Presente ✸ Capitolo 05
Il viso del ragazzo, dai contorni confusi, sparì non appena aprii gli occhi. Avevo allungato le mani verso di lui, mani che tremavano, nel vano tentativo di afferrargli il mento per studiarlo meglio. Mi ero girata sul lato sinistro e lo sconosciuto aveva fatto un balzo indietro aumentando ancor di più la distanza tra di noi. Lo volevo vicino a me, sentivo il bisogno fisico del calore della sua pelle accanto al mio corpo.
Ma non lo conoscevo, non sapevo chi fosse.
Erano da poco passate le undici di sera quando mi risvegliai dal mio riposo pomeridiano. Il giovane aveva lasciato il posto al lato del letto vuoto e freddo. Mi tirai su con ancora le palpebre pesanti e gli ultimi rimasugli di sonnolenza. Il silenzio della camera venne interrotto d al brontolio della mia pancia ma l'ora di cena era passata da un pezzo e mio padre aveva preferito non svegliarmi.
Consapevole di essere grande abbastanza per prepararmi un uovo in padella da sola, mi alzai dal letto e mi diressi verso la cucina fermandomi, però, ad osservare mio padre che si era addormentato sul divano. Non era affatto strano per me vederlo così, rannicchiato sul sofà a tre posti con un plaid a scaldarlo e il chiacchiericcio della tv a fargli compagnia. Poco prima del divorzio dei miei, quando la situazione era diventata ingestibile perfino per me, mio padre aveva preso il vizio di dormire in salone. Litigavano spesso, a volte anche tutto il giorno e, anche se non lo davano a vedere, sapevo perfettamente che il culmine delle loro discussioni arrivava la sera, quando era il momento di coricarsi nei letti.
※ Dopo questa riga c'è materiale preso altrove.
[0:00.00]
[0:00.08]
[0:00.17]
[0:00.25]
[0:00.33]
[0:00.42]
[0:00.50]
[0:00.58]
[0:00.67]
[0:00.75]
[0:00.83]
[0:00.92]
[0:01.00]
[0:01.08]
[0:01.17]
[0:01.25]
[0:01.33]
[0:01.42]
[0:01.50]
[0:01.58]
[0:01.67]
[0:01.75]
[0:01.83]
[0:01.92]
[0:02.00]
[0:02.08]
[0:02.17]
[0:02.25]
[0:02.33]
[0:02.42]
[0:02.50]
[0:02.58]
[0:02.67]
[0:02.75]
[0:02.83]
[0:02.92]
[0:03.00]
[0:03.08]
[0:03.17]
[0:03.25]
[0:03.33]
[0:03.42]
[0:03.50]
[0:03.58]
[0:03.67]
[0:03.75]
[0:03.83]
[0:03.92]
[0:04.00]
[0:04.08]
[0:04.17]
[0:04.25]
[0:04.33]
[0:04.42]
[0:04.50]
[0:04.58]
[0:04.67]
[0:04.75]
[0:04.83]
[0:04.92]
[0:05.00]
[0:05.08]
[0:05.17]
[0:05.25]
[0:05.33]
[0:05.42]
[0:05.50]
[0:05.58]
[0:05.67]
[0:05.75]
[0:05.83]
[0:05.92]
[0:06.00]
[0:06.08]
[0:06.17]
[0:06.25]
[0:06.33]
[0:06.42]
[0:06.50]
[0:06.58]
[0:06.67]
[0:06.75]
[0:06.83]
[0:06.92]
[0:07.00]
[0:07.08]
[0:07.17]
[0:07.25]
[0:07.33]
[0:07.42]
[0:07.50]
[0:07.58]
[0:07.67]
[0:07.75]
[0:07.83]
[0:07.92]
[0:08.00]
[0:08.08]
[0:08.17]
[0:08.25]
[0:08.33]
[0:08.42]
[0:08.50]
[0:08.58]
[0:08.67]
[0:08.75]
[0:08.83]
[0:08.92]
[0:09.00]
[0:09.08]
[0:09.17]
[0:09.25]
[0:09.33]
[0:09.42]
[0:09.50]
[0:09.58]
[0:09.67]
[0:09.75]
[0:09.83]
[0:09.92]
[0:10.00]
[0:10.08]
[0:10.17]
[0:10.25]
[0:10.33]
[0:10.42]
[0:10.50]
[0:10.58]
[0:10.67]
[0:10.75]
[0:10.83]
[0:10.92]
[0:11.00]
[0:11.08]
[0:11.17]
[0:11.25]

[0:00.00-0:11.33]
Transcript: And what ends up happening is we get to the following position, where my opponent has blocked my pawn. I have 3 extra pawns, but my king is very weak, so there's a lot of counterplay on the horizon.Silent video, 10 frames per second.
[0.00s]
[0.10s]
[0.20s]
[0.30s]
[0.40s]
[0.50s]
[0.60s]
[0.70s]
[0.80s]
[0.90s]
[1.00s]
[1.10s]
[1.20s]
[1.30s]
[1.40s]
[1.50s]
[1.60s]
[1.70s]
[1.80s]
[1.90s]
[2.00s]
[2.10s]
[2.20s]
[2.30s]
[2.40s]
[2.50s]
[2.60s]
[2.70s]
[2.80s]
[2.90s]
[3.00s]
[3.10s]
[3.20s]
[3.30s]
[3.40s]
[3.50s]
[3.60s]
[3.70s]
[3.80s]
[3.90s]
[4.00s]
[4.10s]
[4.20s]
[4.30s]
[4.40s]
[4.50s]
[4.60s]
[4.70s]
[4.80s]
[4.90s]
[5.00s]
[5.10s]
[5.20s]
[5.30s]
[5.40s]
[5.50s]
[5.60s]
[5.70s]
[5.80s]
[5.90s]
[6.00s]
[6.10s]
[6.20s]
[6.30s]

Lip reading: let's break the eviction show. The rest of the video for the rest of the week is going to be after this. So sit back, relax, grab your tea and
Mi avvicinai a lui e lo coprii con un pile marrone, giusto per essere sicura che non sentisse troppo freddo. A guardarlo così, con i pugni chiusi e il braccio sotto la testa, somigliava ad un bambino cresciuto troppo in fretta: il viso da adulto, le rughe attorno agli occhi e sulla fronte, ciuffi di capelli bianchi che avevano sovrastato il rosso della gioventù ma l'espressione di un ragazzino spaventato che finalmente poteva godersi quei pochi momenti di pace.
Mi allontanai da lui domandandomi se, come me, anche i sogni di mio padre somigliassero tanto a dei ricordi confusi.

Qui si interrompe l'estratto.